They took their house. And all day long, that Bosnian’s wife sat with her ass in the window and looked down the alley. There was such hardship in those years.
– Tell me, was your father in prison?
– Yes, in Zrenjanin. It was hard slavery at that time. And he did no harm. They just confiscated his house and land. Those who are poor, why should they be angry if they didn’t work? Why should you be envious of the people who had wealth and worked for it? You have hands too.
– So in Zrenjanin he was imprisoned, do you know how many years?
– Yes, he spent a year.
– And what did he tell you from prison? Did he tell you anything?
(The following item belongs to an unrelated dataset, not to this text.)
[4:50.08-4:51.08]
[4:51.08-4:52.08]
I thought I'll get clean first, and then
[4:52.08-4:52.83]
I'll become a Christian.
– We went to see him on the fifteenth and first of the month, you were allowed.
– Twice a month.
– Yes. And then I made him a small bread and took it to him there. So weak was my father, and so weeping over his toil and his fortune and his house, it was such a pity.
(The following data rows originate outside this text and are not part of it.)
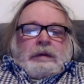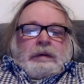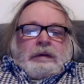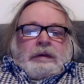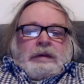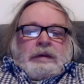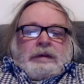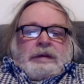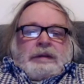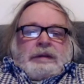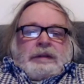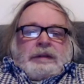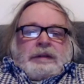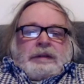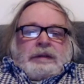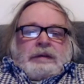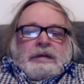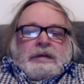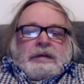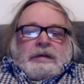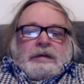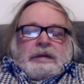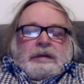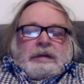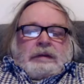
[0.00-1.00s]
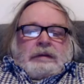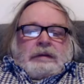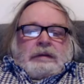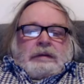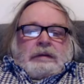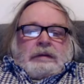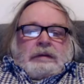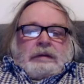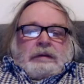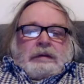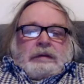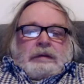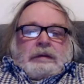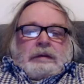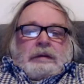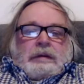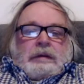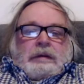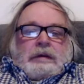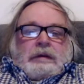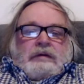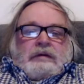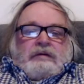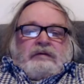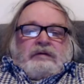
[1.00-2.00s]
is that
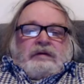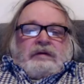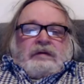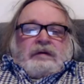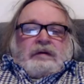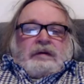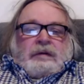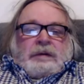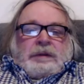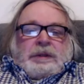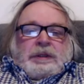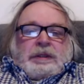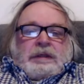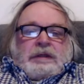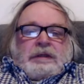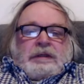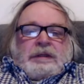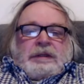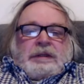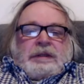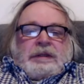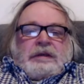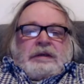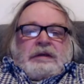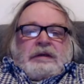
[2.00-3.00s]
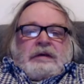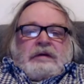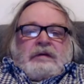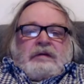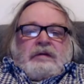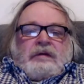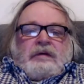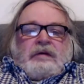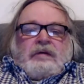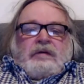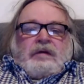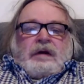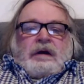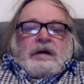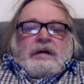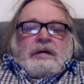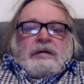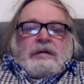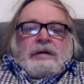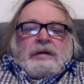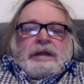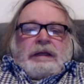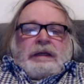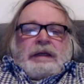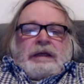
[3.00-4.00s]
100 and odd years ago, you
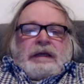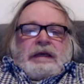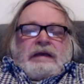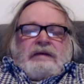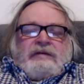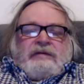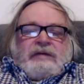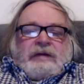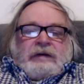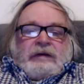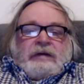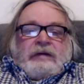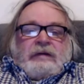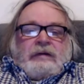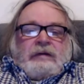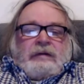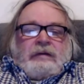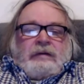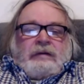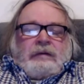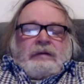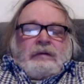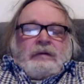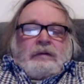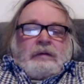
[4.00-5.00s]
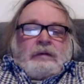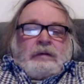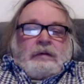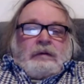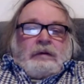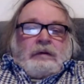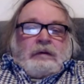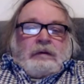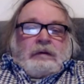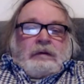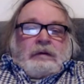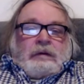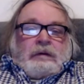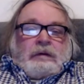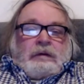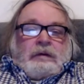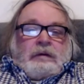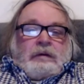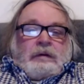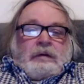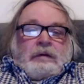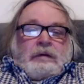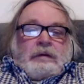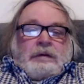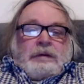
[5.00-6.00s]
hardly ever
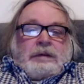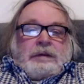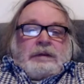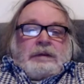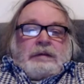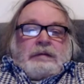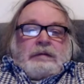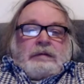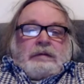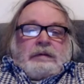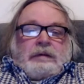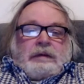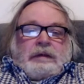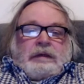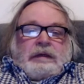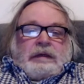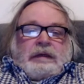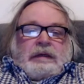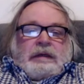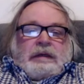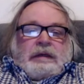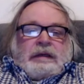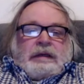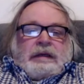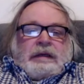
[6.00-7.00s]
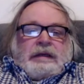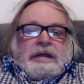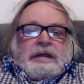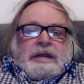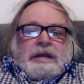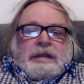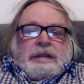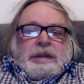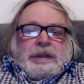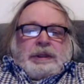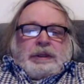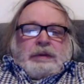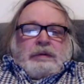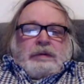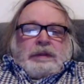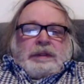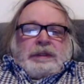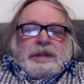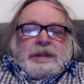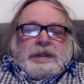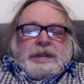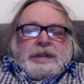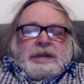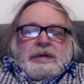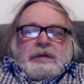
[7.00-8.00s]
got any
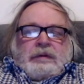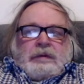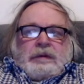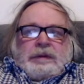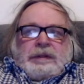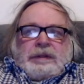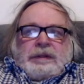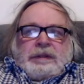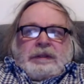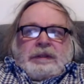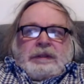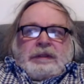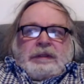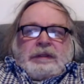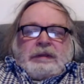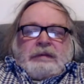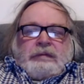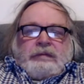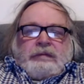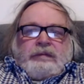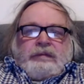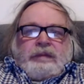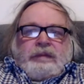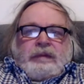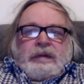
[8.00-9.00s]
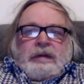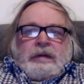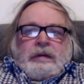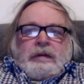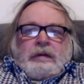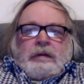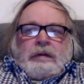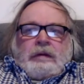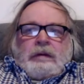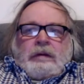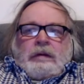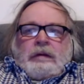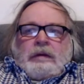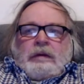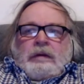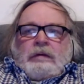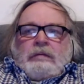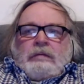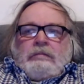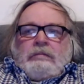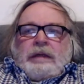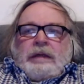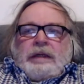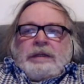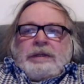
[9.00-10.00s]
Jewish sources
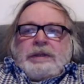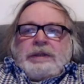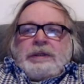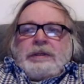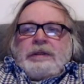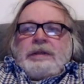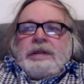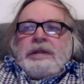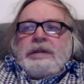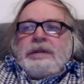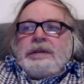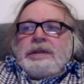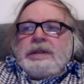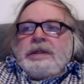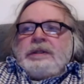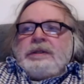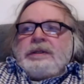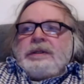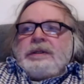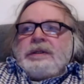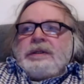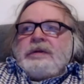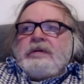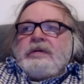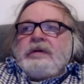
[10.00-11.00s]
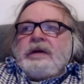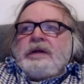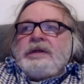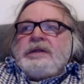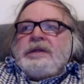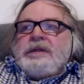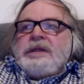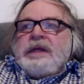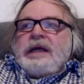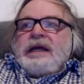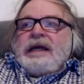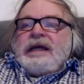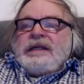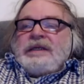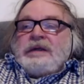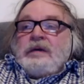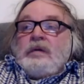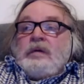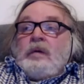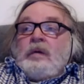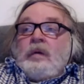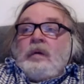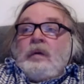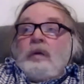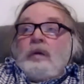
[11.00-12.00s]
mentioning Jesus Christ
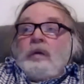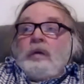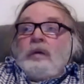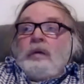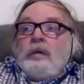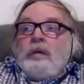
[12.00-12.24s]
at all.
– And how did my mother survive?
– My mother worked, she even went to the field. After that, when he came back, they didn’t have so much land. Only seven acres, they didn’t take hers.
– So they took everything.
– Yes. And from the rooms, from the clothes racks, and the clothes… chaos, so much evil.
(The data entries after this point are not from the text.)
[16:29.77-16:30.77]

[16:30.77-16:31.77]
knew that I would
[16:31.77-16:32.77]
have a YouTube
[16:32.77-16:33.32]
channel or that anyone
– So they broke into the houses and took everything from the rooms?
– Yes, everything. It was all theirs, it wasn’t Dad’s anymore.
– And your parents moved into the small house.
– Yes. All we had there was a kitchen and one room. We all huddled there. Grandma and grandpa died. My grandfather died in the First World War. Granny stayed on, worked, hard, in the field, and maybe got sick from the troubles, it was too much for her, because there were three children left – my father, his brother and a sister. She alone had to take care of them all and maybe that’s what got her down. She died quickly, because I don’t know my granny after my father. But I know the one after my mother.
– What was she like?
– I only saw her at the end of her life for a couple of years. And if I went to see them, my aunt would say: “Leano, would you like to take my mother for a walk? Just be careful where you carry her, so you don’t get her in puddles, because she couldn’t see.
And there’s been a lot of hardship in my life. I went through so many hardships as a child.
– And what did you do when you finished working in the field, in the evening and came home? Did you have anywhere to go, was there anything going on in the village, music, theatre?
– Not really. At school, there were Sunday parties. The teachers taught the children to sing and play, and then they had Sunday parties. That’s when our parents and other people got together.
– And the rest of the time people usually got together and talked?
– And where did people gather, in the yard, in the garden?
– On the street, in front of the house. There were chairs there, but not everyone had. My father didn’t have chairs. He couldn’t, because he had a lot of work at home, he had a lot of work, not only in the field. And then he didn’t have time to sit there.
– And when people went out, what did they talk about?
– It was that newspaper Nădejdea, people spoke about the news. And the women were working by hand.
– And the ladies, what did they talk about when they were working by hand?
– Well, they didn’t really get together, each one worked at her house. If she weaved, she weaved at her house, and my mother and any of the wives. You were trying to advance with your work, not to talk. When there’s someone with you, you talk about this and that. But when it’s just you and your stuff, you try to get the work done and then start another.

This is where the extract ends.